Problem to work on
Copy out the lines beginning at the one with "[164.90-165.90s]" and ending at the last line of the data, both included; pictures stay out.

Dataset records
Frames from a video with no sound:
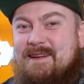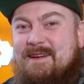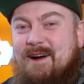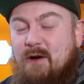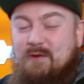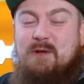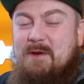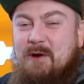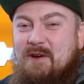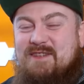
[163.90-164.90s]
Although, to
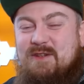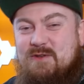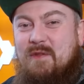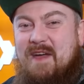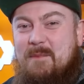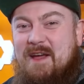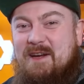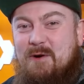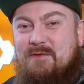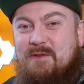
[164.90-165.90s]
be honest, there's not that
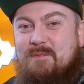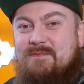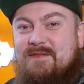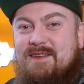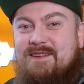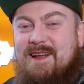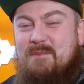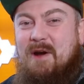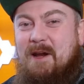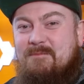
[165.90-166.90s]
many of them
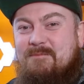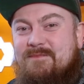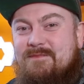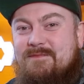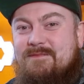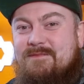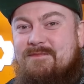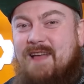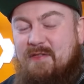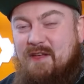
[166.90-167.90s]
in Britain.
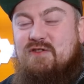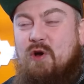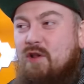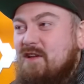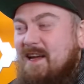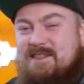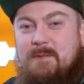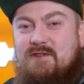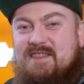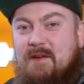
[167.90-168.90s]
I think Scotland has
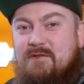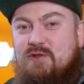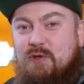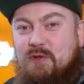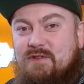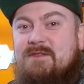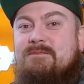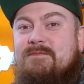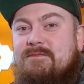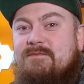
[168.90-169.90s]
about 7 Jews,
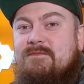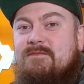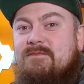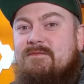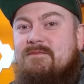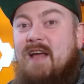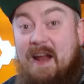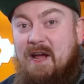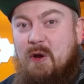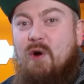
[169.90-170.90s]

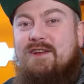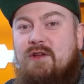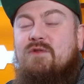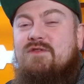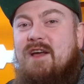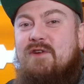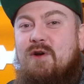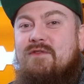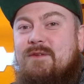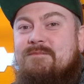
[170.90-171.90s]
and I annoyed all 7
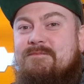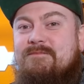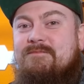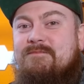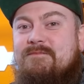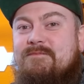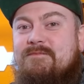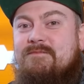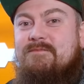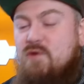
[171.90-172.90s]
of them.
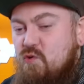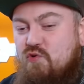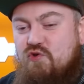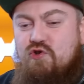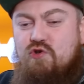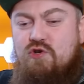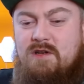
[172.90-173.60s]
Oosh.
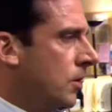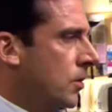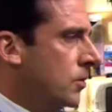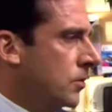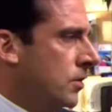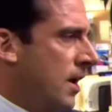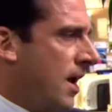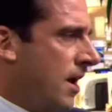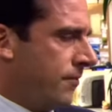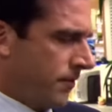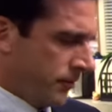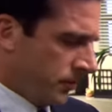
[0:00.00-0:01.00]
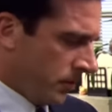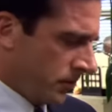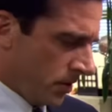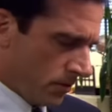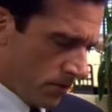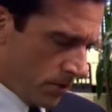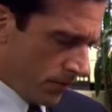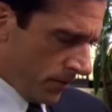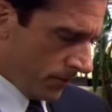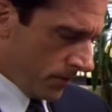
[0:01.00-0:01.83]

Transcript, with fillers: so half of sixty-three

Task solution
[164.90-165.90s]
be honest, there's not that
[165.90-166.90s]
many of them
[166.90-167.90s]
in Britain.
[167.90-168.90s]
I think Scotland has
[168.90-169.90s]
about 7 Jews,
[169.90-170.90s]

[170.90-171.90s]
and I annoyed all 7
[171.90-172.90s]
of them.
[172.90-173.60s]
Oosh.
[0:00.00-0:01.00]
[0:01.00-0:01.83]

Transcript, with fillers: so half of sixty-three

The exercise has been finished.